Required work - Could you transcribe all of the data exactly and skip any pictures?

Given records -
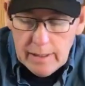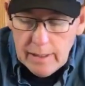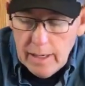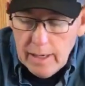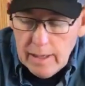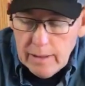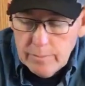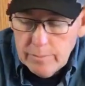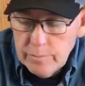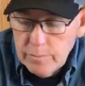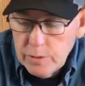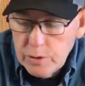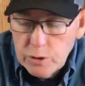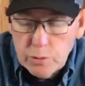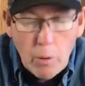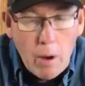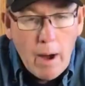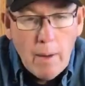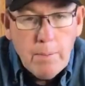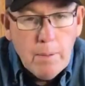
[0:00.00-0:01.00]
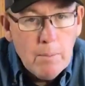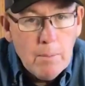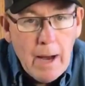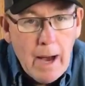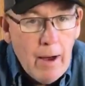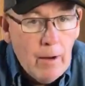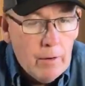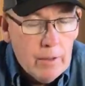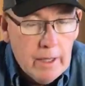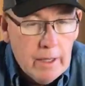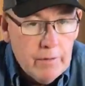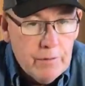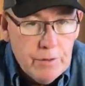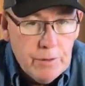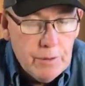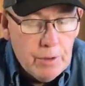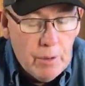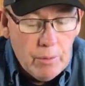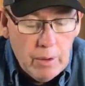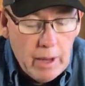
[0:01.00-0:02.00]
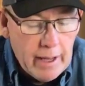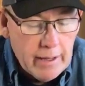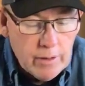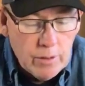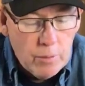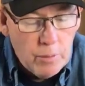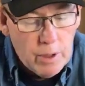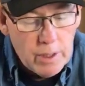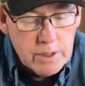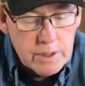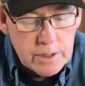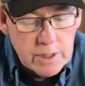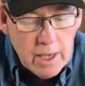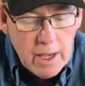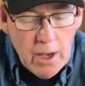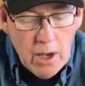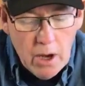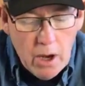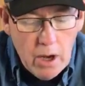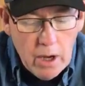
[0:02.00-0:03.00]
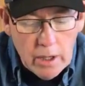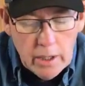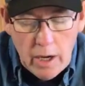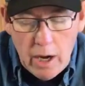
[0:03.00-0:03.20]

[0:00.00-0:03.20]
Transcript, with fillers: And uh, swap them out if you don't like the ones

Output below -
[0:00.00-0:01.00]
[0:01.00-0:02.00]
[0:02.00-0:03.00]
[0:03.00-0:03.20]

[0:00.00-0:03.20]
Transcript, with fillers: And uh, swap them out if you don't like the ones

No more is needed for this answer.